• **Supplied records**

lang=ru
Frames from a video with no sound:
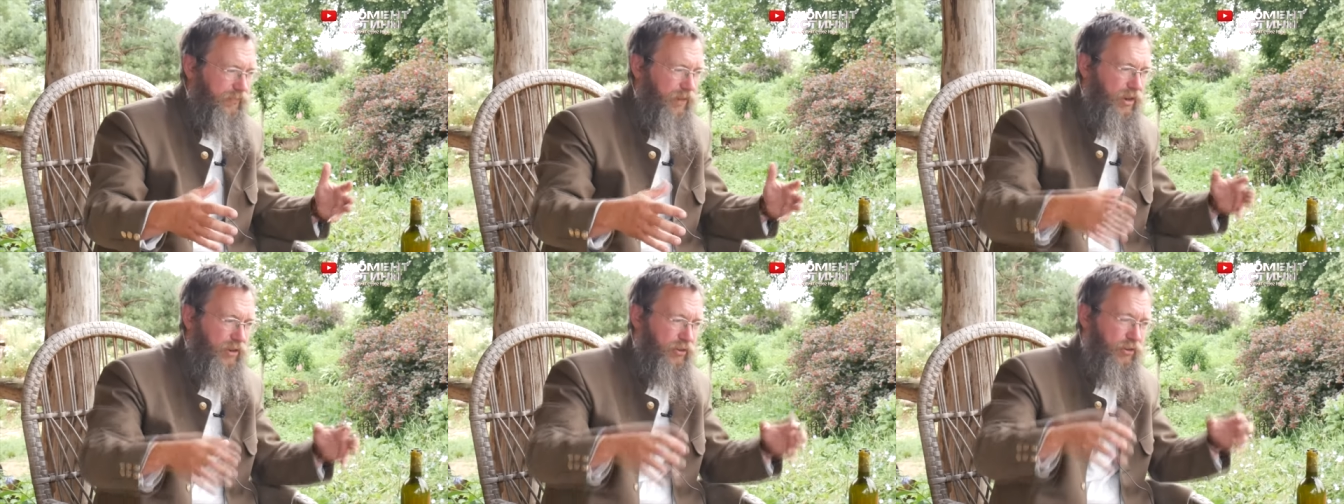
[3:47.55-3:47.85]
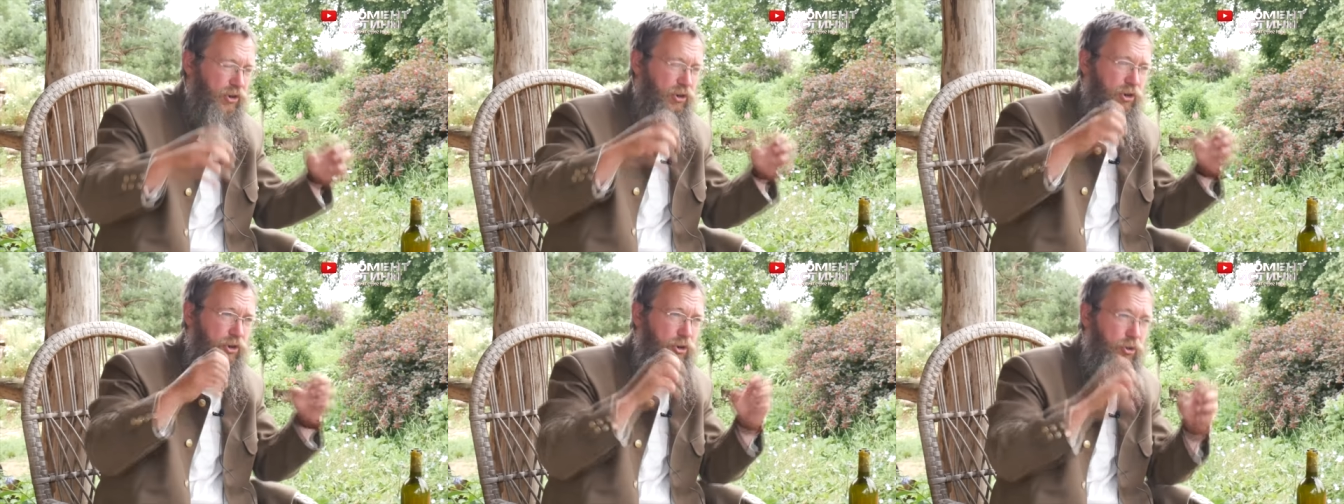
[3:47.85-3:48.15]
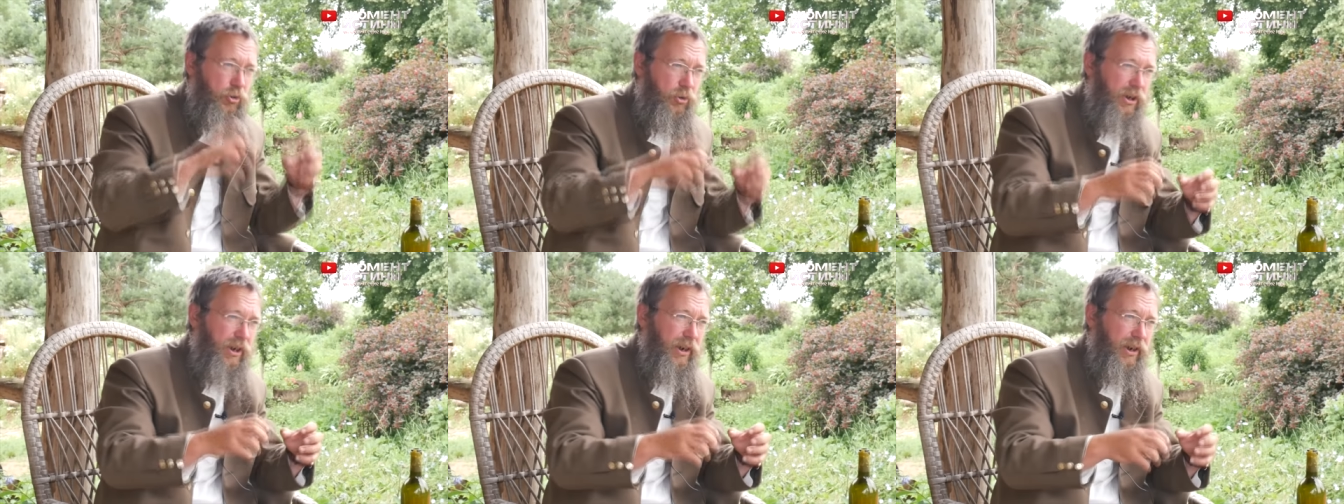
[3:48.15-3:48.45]
на
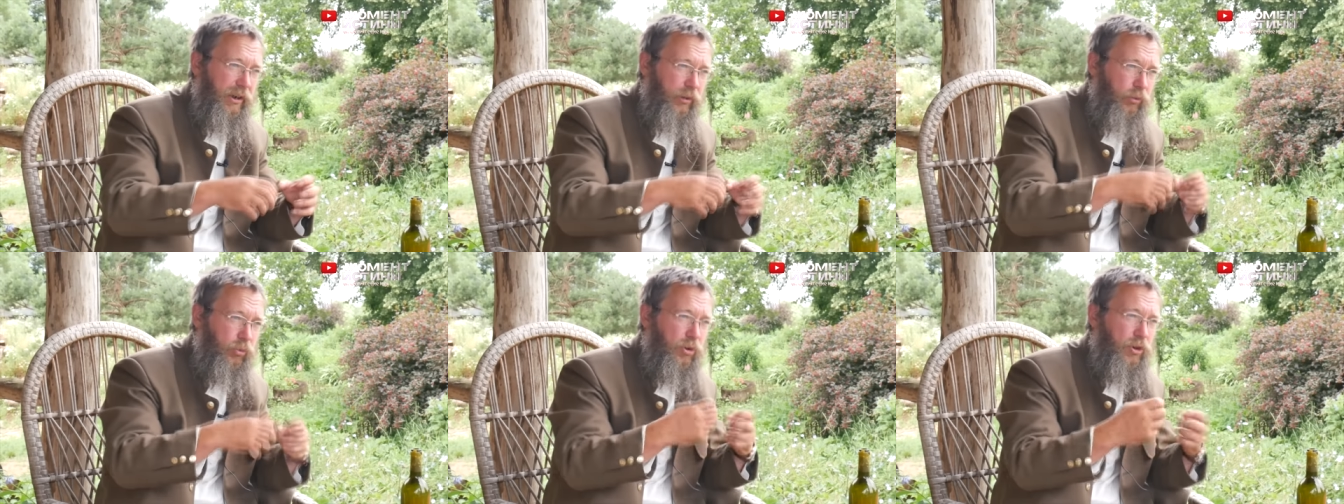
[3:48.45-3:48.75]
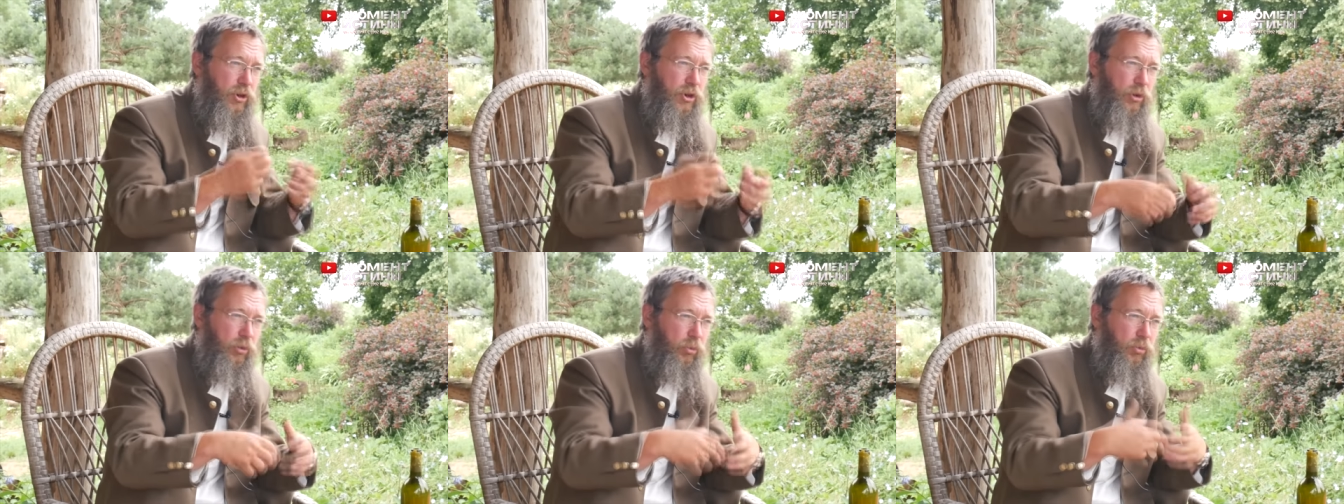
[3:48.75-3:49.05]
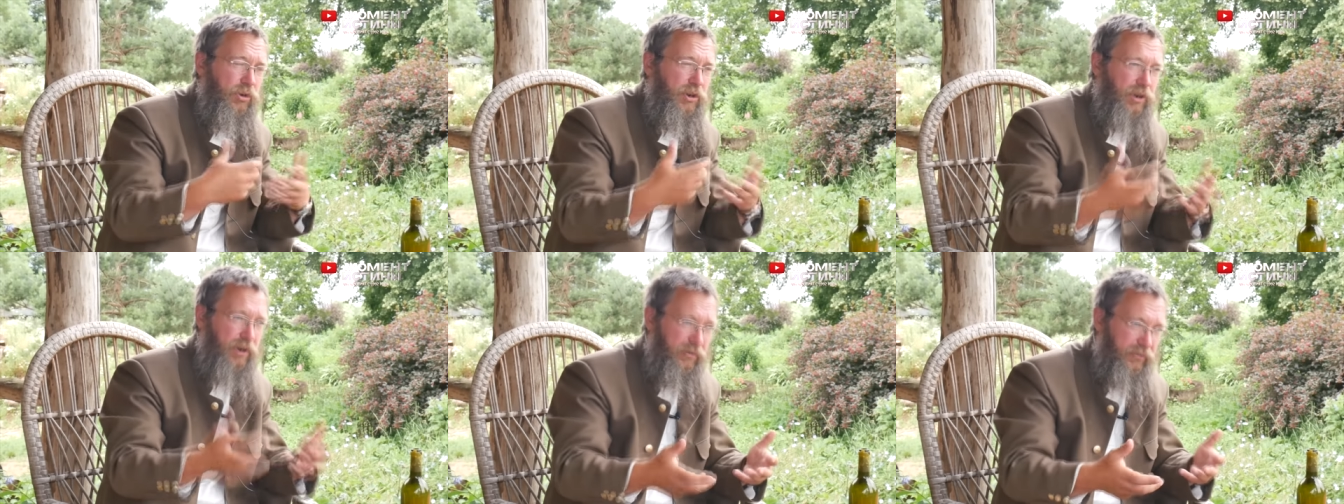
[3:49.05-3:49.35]
сычуге, который
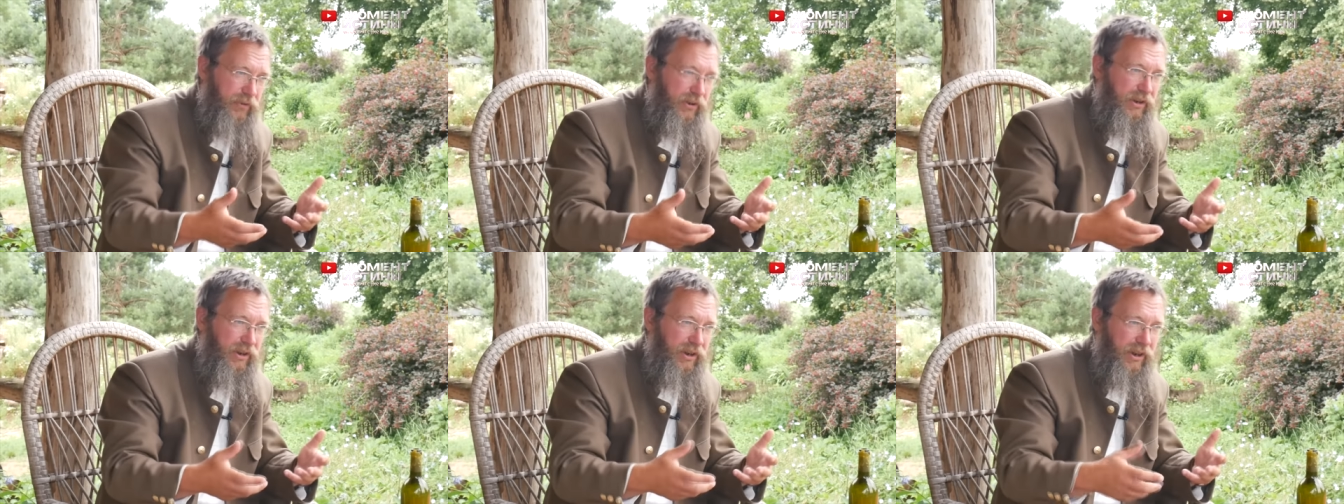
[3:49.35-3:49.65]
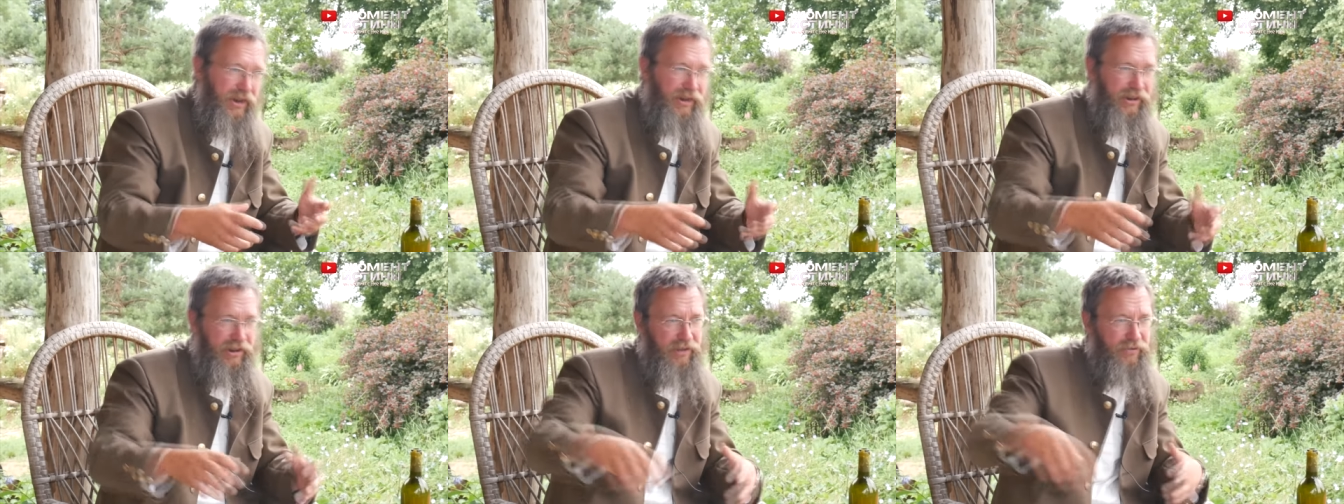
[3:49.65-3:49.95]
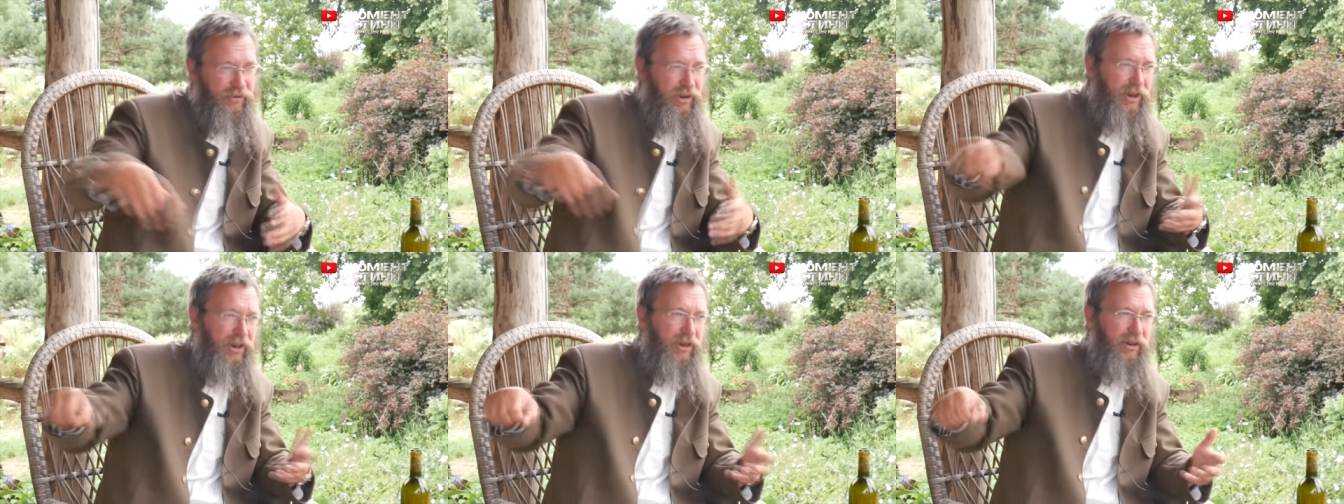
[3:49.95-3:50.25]
желудочков и гнят, они а
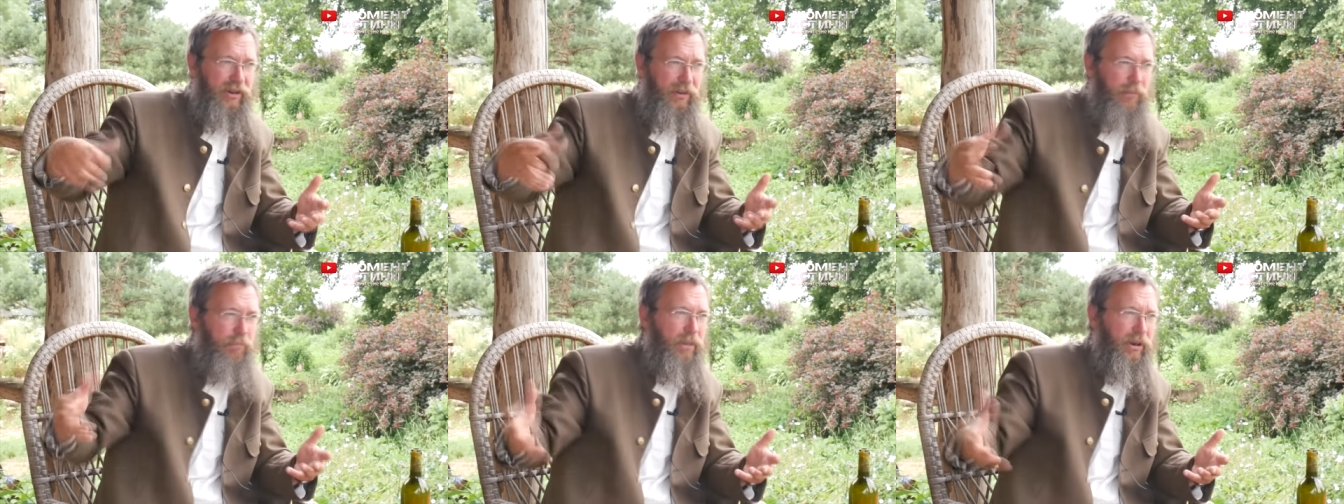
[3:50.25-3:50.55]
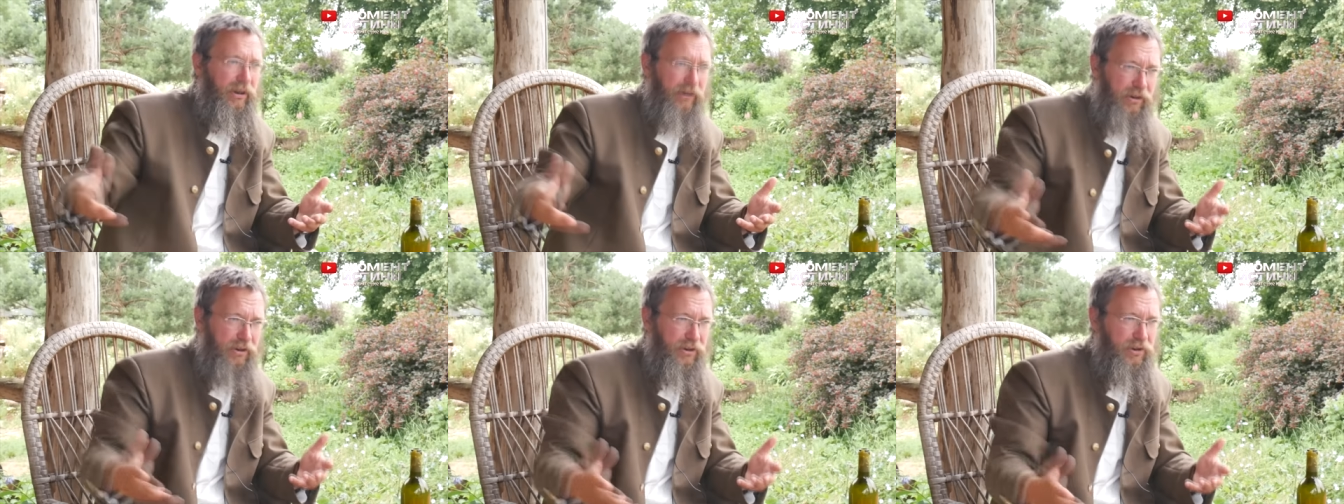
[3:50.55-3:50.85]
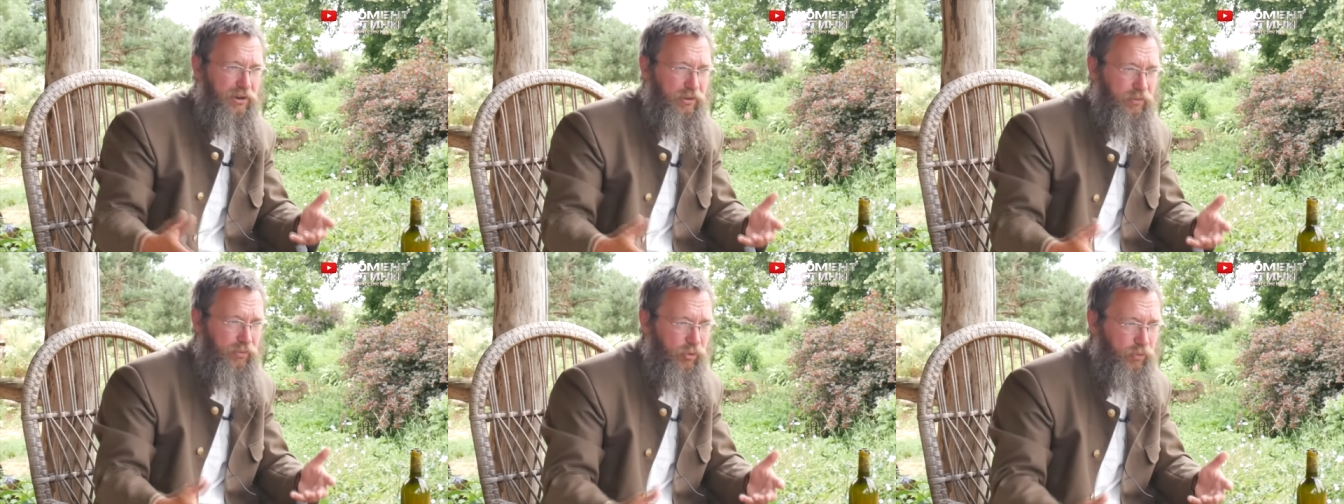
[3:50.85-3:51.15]
в каких-то там банках
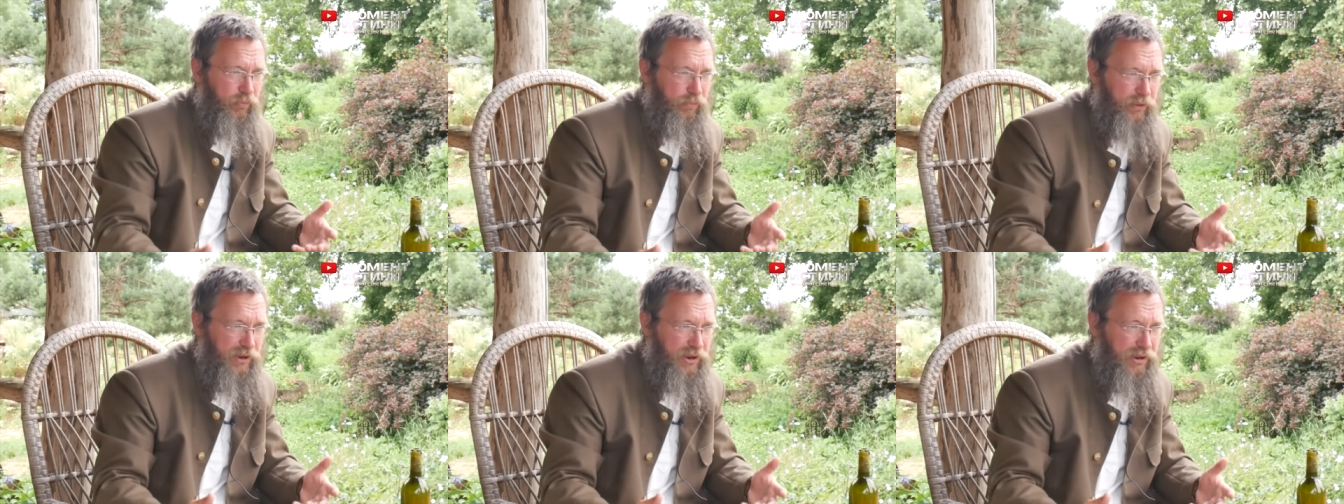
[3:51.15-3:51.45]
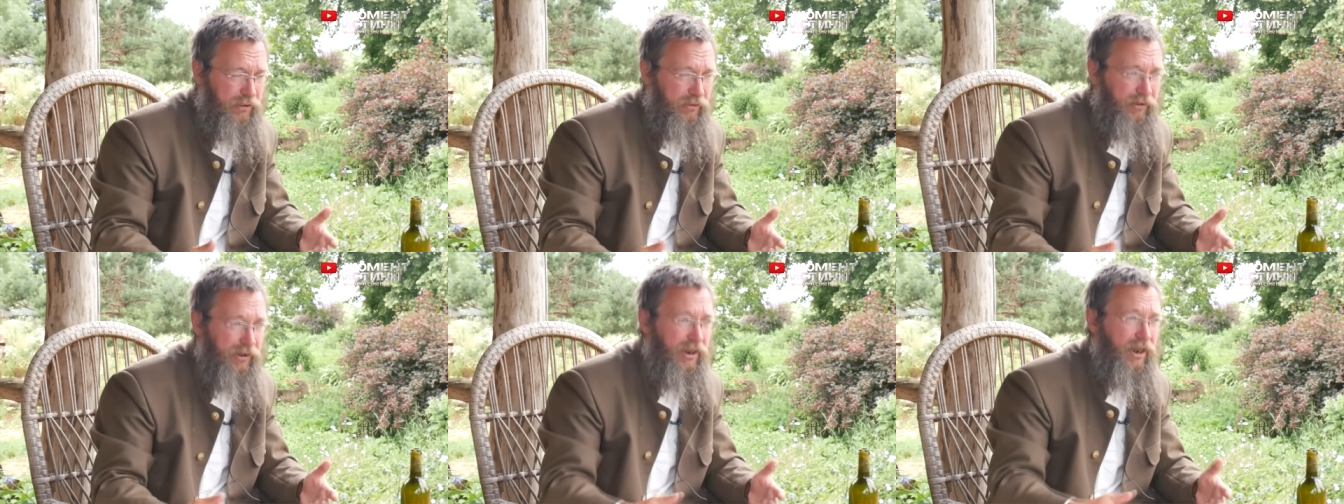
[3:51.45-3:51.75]
из Европы поставлены.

• **Prompt**
What is needed is an exact copy of the lines from the one containing "[3:49.35-3:49.65]" through the last line of the records, with every picture left out.

• **Worked solution**
[3:49.35-3:49.65]
[3:49.65-3:49.95]
[3:49.95-3:50.25]
желудочков и гнят, они а
[3:50.25-3:50.55]
[3:50.55-3:50.85]
[3:50.85-3:51.15]
в каких-то там банках
[3:51.15-3:51.45]
[3:51.45-3:51.75]
из Европы поставлены.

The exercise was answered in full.